Things may fail on your first run, with the most likely reason being calling for a program that is not on your default path. You can look at ~karplus/.cshrc for one way to make sure that your path includes /projects/compbio/bin, /projects/compbio/bin/scripts, /projects/compbio/experiments/models.97/scripts, and the appropriate machine-dependent subdirectory of /projects/compbio/bin. There are simpler ways to achieve this (my .cshrc file has accumulated some trash over the years), and you may want to look at some other .cshrc files of grad students in the lab before editing yours.

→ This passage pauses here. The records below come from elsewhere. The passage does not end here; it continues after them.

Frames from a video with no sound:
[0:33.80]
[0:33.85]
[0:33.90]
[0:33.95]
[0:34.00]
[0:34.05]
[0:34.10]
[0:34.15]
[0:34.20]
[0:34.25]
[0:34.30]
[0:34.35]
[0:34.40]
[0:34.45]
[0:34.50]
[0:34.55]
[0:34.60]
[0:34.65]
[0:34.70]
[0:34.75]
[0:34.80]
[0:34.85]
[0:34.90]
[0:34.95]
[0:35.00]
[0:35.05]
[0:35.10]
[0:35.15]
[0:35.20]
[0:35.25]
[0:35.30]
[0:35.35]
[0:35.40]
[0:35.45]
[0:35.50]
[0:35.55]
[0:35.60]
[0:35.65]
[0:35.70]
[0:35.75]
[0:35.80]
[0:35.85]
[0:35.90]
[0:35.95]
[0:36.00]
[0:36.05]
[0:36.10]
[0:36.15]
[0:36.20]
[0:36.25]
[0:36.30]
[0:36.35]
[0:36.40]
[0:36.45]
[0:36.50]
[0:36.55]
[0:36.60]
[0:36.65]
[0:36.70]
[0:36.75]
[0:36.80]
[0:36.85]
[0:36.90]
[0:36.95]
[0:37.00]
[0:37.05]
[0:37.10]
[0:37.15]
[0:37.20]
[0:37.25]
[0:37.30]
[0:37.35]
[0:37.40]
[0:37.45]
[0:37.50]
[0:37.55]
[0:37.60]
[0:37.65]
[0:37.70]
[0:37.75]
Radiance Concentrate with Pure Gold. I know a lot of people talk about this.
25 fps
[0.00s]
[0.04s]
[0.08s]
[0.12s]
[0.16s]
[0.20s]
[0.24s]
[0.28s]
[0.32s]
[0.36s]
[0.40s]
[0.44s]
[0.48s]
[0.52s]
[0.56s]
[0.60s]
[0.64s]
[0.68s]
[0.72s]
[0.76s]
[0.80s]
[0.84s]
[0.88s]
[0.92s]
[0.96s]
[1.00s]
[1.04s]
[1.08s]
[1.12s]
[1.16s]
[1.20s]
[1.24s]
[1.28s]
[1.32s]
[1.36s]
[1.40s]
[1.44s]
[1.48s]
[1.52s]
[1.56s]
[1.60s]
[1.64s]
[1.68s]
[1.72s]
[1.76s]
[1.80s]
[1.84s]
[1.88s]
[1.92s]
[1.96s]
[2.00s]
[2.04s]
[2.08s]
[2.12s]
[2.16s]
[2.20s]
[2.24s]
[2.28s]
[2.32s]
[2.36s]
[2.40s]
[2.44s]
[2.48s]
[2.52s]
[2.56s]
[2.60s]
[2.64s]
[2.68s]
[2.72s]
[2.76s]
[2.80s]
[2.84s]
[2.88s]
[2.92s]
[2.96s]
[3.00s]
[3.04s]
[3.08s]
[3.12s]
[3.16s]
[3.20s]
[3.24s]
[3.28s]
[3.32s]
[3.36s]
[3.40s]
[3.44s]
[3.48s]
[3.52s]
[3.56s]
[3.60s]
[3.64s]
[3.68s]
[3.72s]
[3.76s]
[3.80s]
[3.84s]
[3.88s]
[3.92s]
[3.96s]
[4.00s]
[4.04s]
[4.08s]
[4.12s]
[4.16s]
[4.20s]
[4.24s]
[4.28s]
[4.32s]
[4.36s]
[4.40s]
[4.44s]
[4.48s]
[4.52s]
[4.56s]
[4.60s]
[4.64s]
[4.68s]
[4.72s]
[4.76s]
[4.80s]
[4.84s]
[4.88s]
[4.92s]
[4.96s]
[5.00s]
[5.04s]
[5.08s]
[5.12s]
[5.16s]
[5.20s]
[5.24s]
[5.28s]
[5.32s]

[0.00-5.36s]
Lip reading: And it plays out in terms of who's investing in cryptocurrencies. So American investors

If something breaks, you can rerun make without having to redo all the things that did work correctly. You may have to remove files that were incorrect outputs of a failing process, to force them to get remade, but other than that, the Makefile should be safely re-runnable.
I strongly recommend looking over the starter-directory/Make.main file, so that you can get an understanding of the different steps of the protocol and what tools are run for each step. It is probably easiest to do this by following along as the summary.html file is created and reading the make.log file. The Make.main file may well be the most complicated makefile you'll ever encounter, but we have found it more useful to script complicated computer protocols as makefiles than as perl or csh scripts, because of the modularity and the ease of rerunning only the parts that need to be changed after a change in the protocol (or failure of some tool).
When the prediction is done, look through the summary.html file at all the things that were predicted. Summarize any interesting observations in the README file. Do you have a strong prediction (low E-value)? Are the secondary structure predictions consistent with tertiary prediction? Do you have any residue-residue predictions? Are they consistent with the tertiary prediction?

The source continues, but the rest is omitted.